** Directions for this task **
Output every entry exactly as written, but omit the pictures.

Content starts

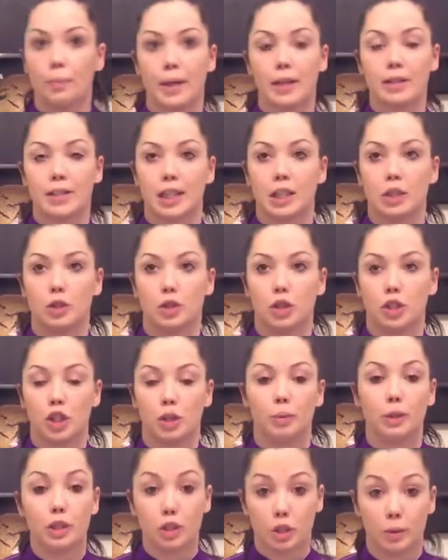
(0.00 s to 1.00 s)
meals I used to
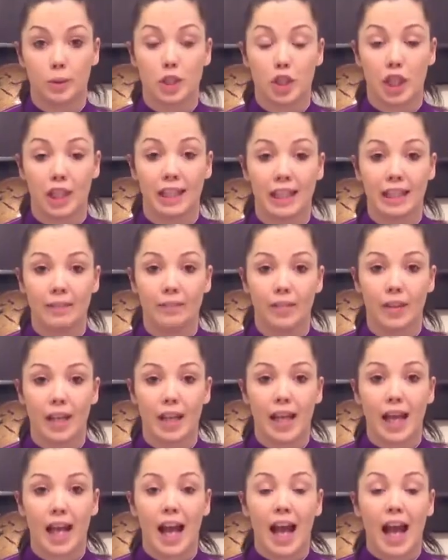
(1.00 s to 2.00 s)
do, we used to do a chilli.
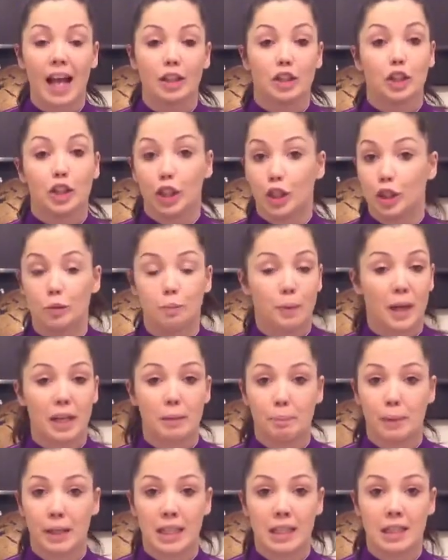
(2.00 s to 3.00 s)
Use
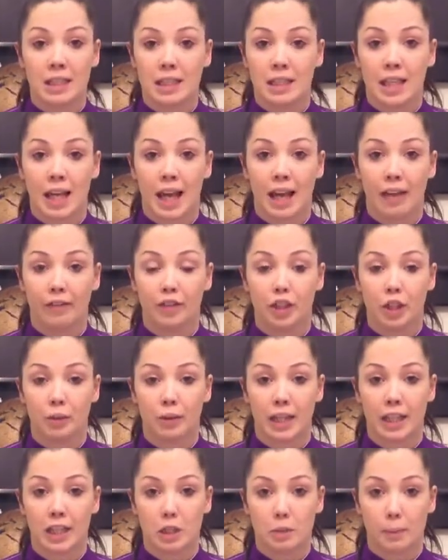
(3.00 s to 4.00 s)
baked beans in there if you
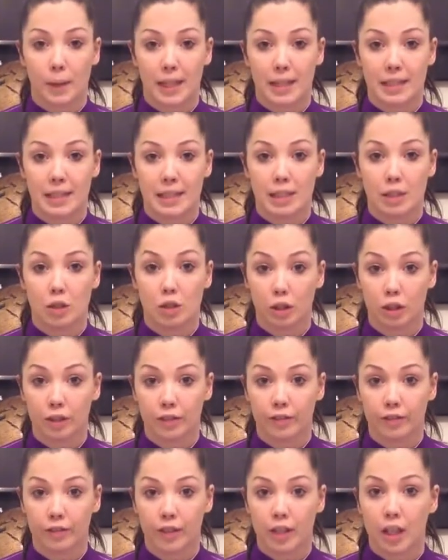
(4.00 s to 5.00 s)
don't like spicy
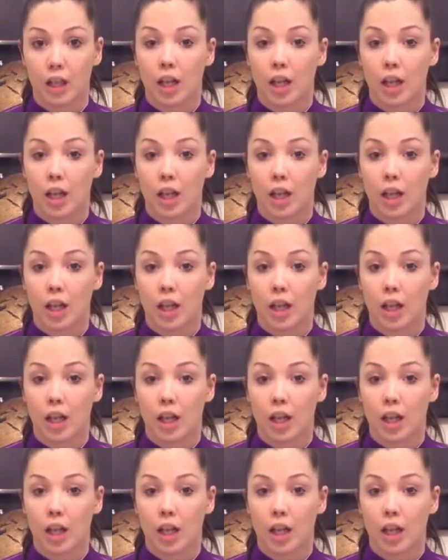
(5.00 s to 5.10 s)
stuff.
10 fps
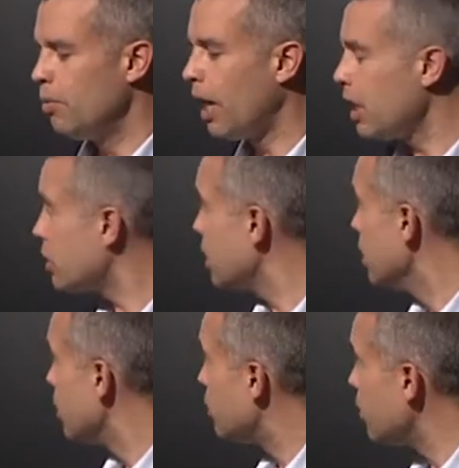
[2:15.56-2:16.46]
But actually,
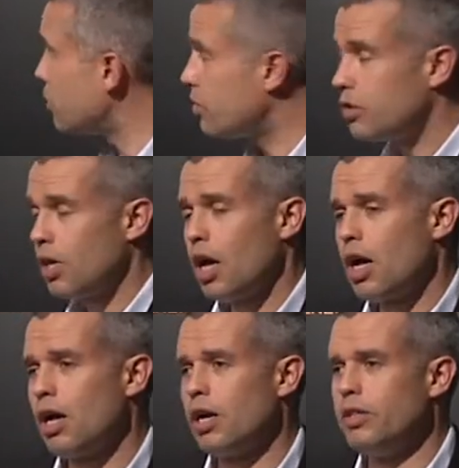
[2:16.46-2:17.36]
this,
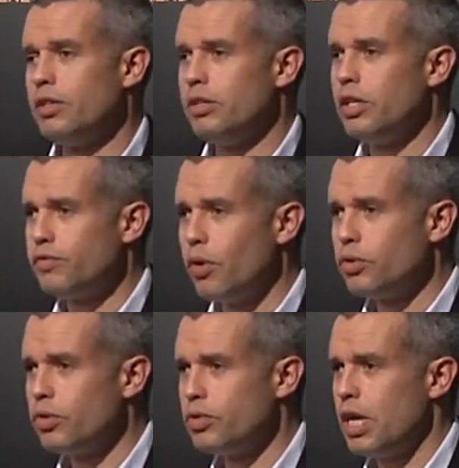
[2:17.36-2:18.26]
uh, th this
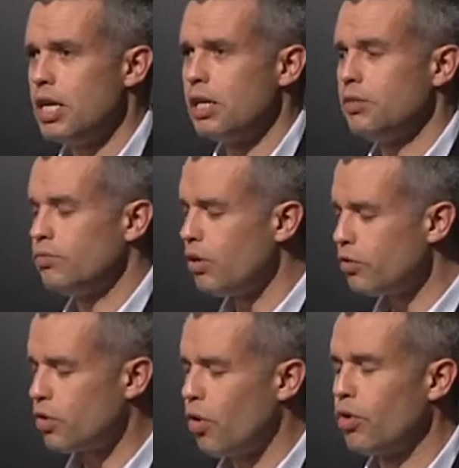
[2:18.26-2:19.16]
photo is taken around
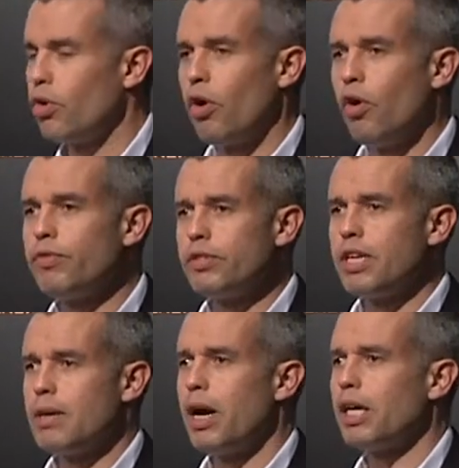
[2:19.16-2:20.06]
the corner of the
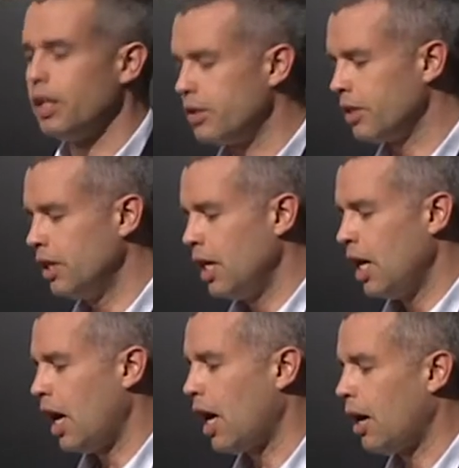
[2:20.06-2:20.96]
same island.
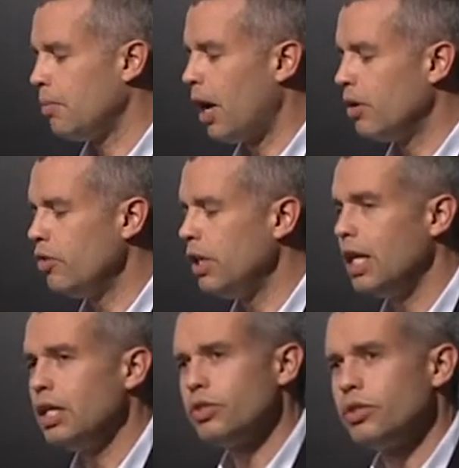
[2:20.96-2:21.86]
Um, and really,
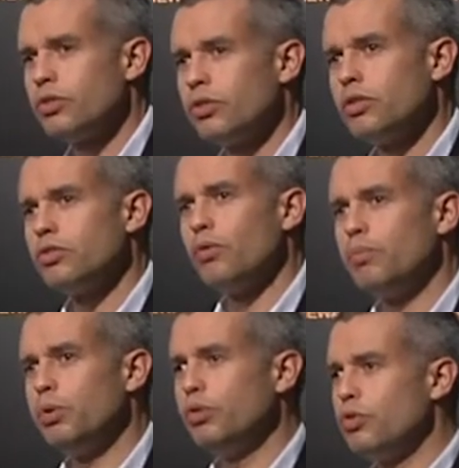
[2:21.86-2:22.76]
let's just sort
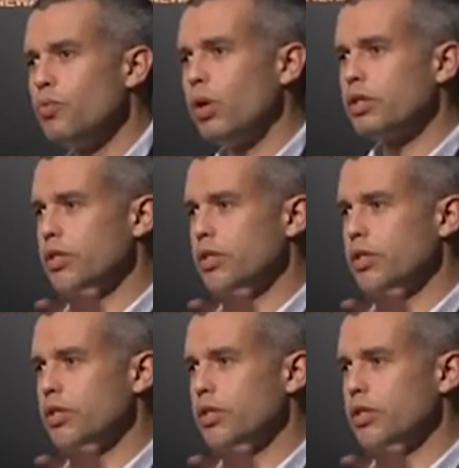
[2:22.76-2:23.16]
of put to one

Content ends

** Solution **
(0.00 s to 1.00 s)
meals I used to
(1.00 s to 2.00 s)
do, we used to do a chilli.
(2.00 s to 3.00 s)
Use
(3.00 s to 4.00 s)
baked beans in there if you
(4.00 s to 5.00 s)
don't like spicy
(5.00 s to 5.10 s)
stuff.
10 fps
[2:15.56-2:16.46]
But actually,
[2:16.46-2:17.36]
this,
[2:17.36-2:18.26]
uh, th this
[2:18.26-2:19.16]
photo is taken around
[2:19.16-2:20.06]
the corner of the
[2:20.06-2:20.96]
same island.
[2:20.96-2:21.86]
Um, and really,
[2:21.86-2:22.76]
let's just sort
[2:22.76-2:23.16]
of put to one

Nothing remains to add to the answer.